Crime down in Oakland: State partnership recovers more than 880 stolen vehicles

A graphic with a blue background and white and orange letters stating: "crime is down in Oakland: 53% fewer burglaries, 60% fewer car break-ins, 43% fewer commercial property break-ins, and 20% fewer homicides"

Public safety work throughout the Bay Area – Oakland, San Francisco, and surrounding communities – reflects the work of state, local and federal law enforcement to keep communities safe. As these efforts continue to yield positive results, the state will work with its local partners to determine whether to expand the partnership to focus on more regional application.

“Our ongoing efforts to suppress crime in the region are having a significant impact. Through increased patrols, community engagement and targeted operations, there has been a notable decrease in criminal activity in Oakland and the East Bay,” said Troy Lukkes, CHP Deputy Commissioner. “We remain committed to the safety and security of communities throughout California and will continue to work tirelessly to reduce crime.”

How we got here

The CHP operation in Oakland began in February 2024 and later that month, 145 stolen vehicles were recovered, 71 arrests were made and four crime-related firearms were seized. Today’s announcement is part of Governor Newsom’s ongoing efforts to improve public safety in the East Bay and surrounding areas, including through a Peak cogeneration operation and enhanced enforcement focused on combating auto theft, merchandise theft, retail crime, violent crime and high visibility traffic enforcement. Recently, the governor announcement State installs network of 480 high-tech cameras in Oakland and East Bay to help state and local law enforcement identify crime-related vehicles using timely information and alerts real.

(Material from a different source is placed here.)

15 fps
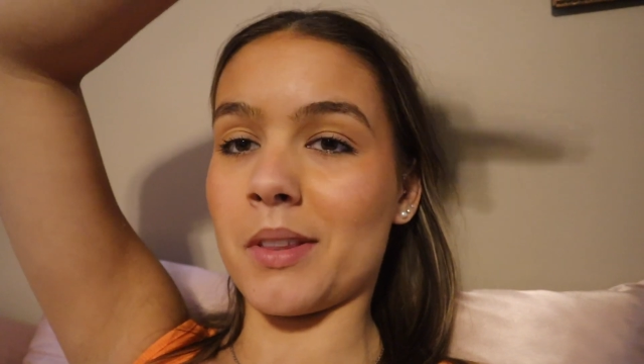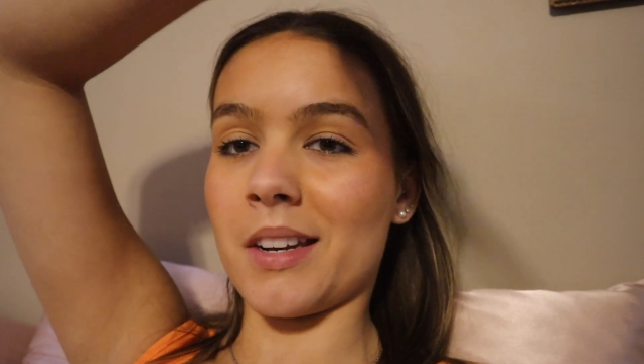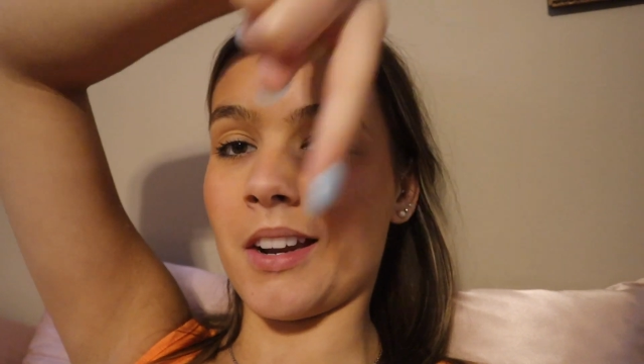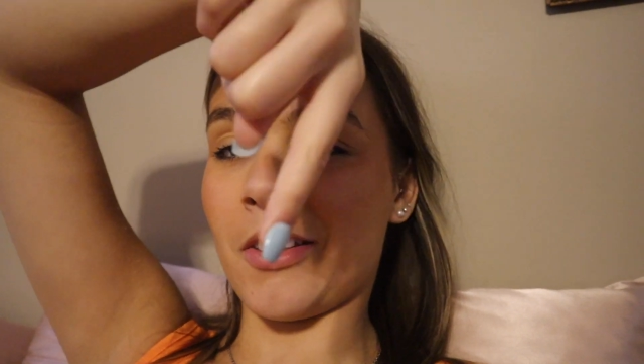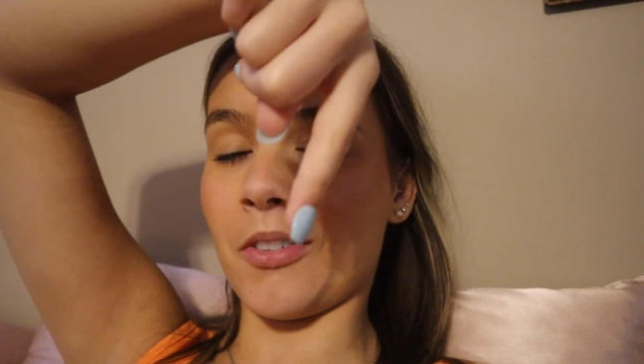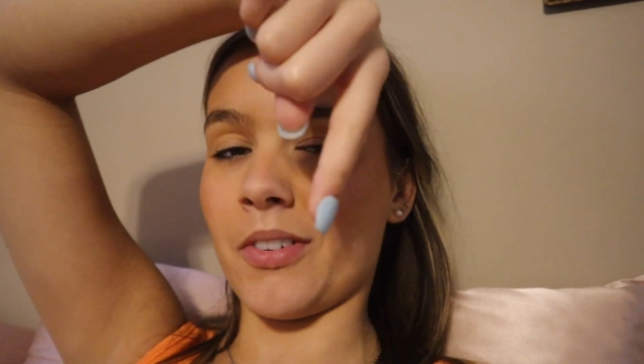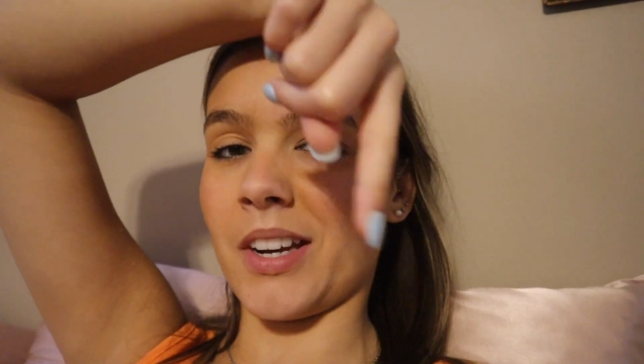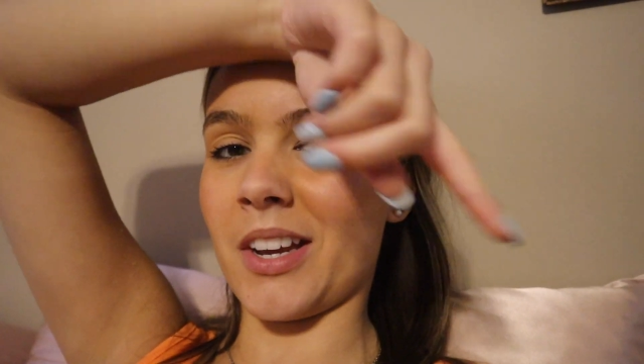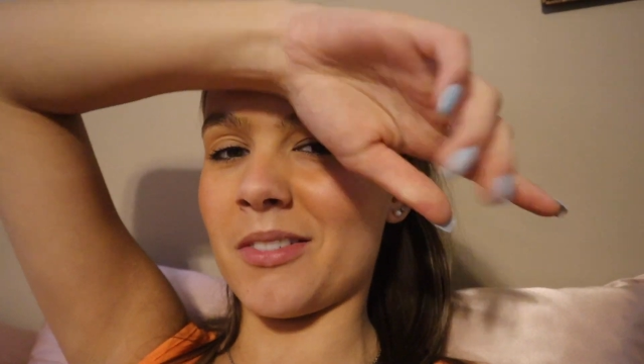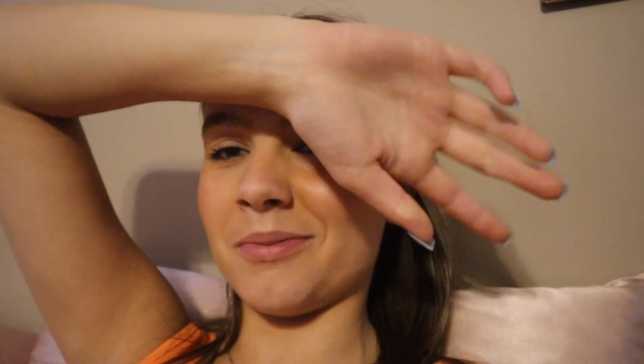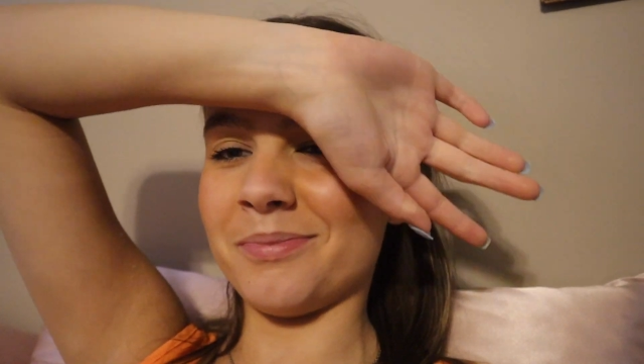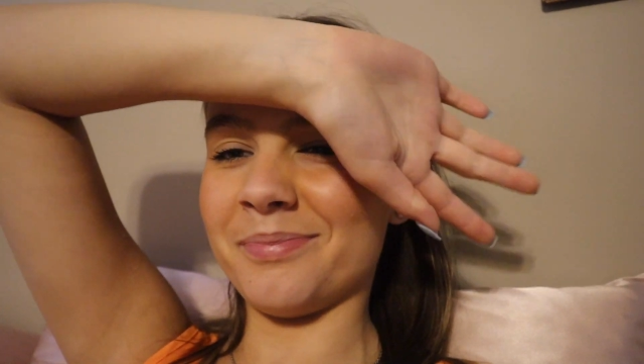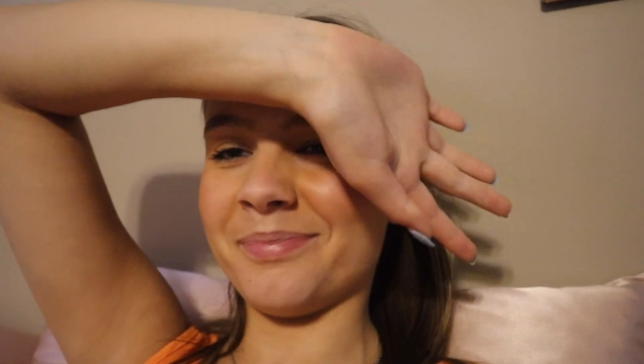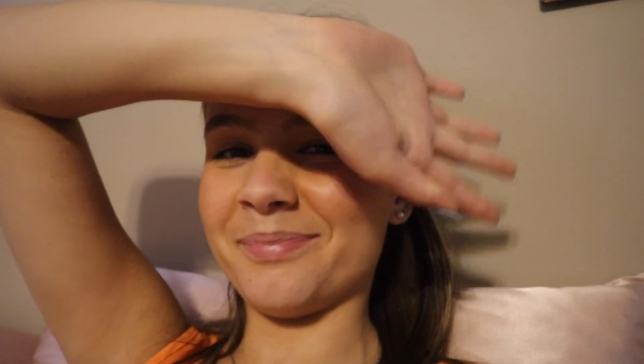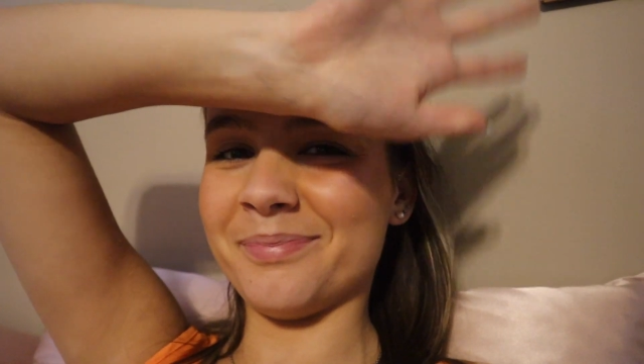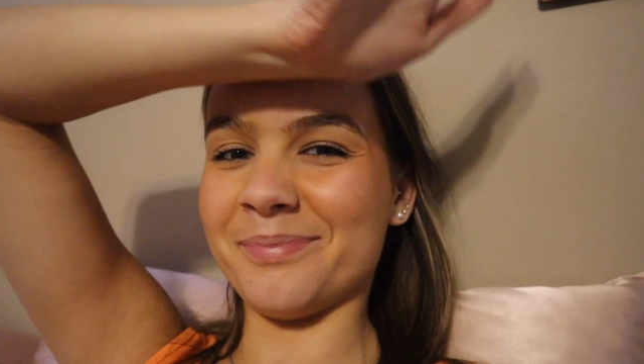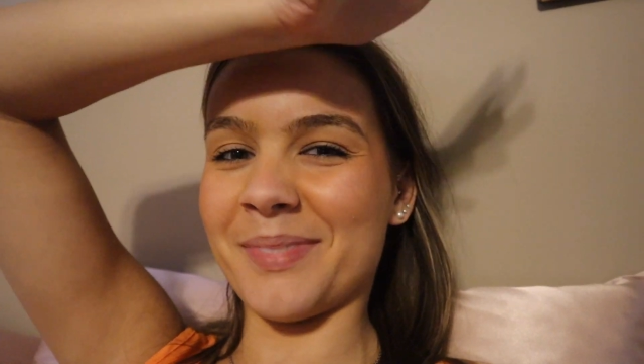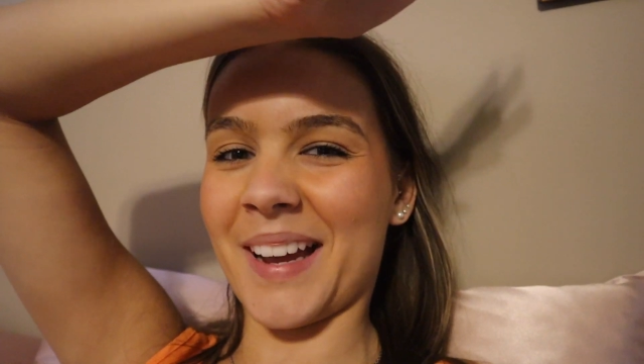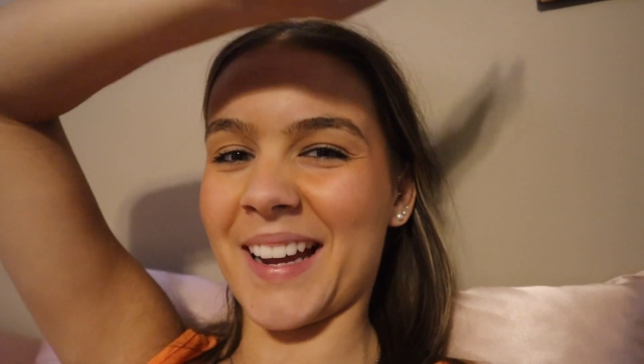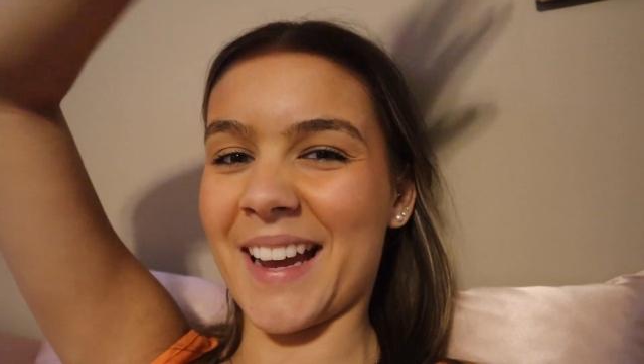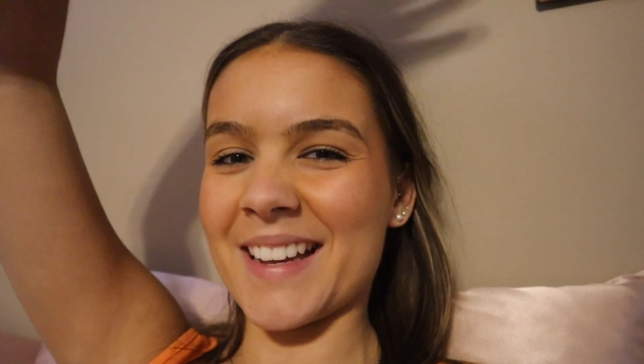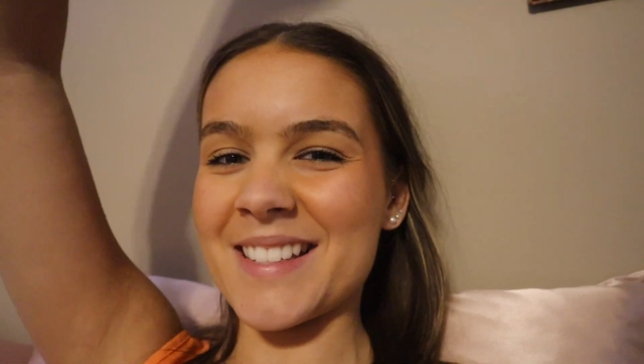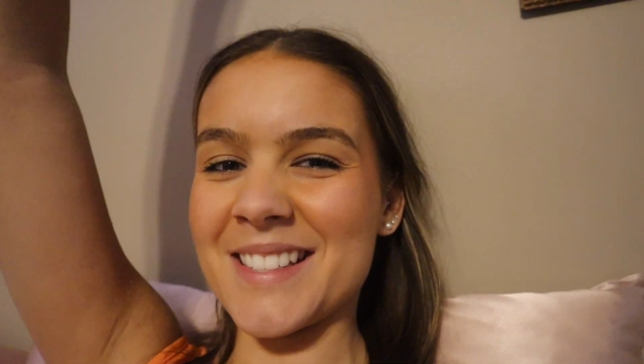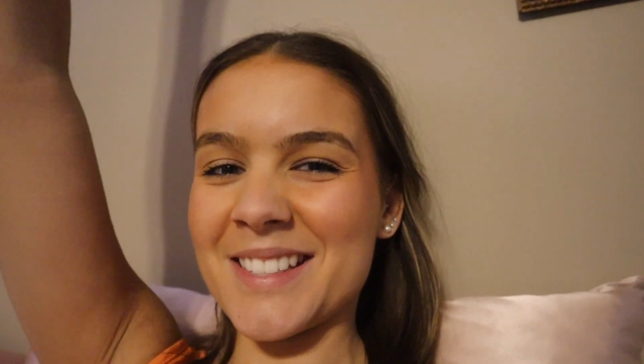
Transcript: with another video. Bye, guys.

In San Francisco, violent and property crimes are significantly decreasing Year after year. The CHP and California National Guard continue to work as part of a multi-agency special operation to improve public safety, target fentanyl trafficking, disrupt the city’s supply of this deadly drug, and hold accountable operators of drug trafficking networks.

Investing in Oakland

In March, the governor released Caltrans’ 10-point action plan to support the city’s efforts to improve street safety and beautification. The comprehensive plan outlines concrete steps the state is taking to further support the city through blight reduction efforts, homeless encampment resolutions, community outreach initiatives, employment opportunities and others beautification and security efforts. A detailed overview of state investments in Oakland and Alameda County is available. here.

Fight crime

California has invested resources and personnel to fight crime, help residents hire more police officers, and improve public safety. Earlier this year, Governor Newsom called for new legislation expand criminal sanctions and strengthen policing and prosecution tools to combat theft and eliminate professional criminals who profit from break-ins, retail thefts and car burglaries. In 2023, under the Californian program Real public safety planthe governor announced largest ever investment to combat organized retail crime in state history, an annual report 310% increased proactive operations targeting organized retail crime, and special operations through the State to fight crime and improve public safety.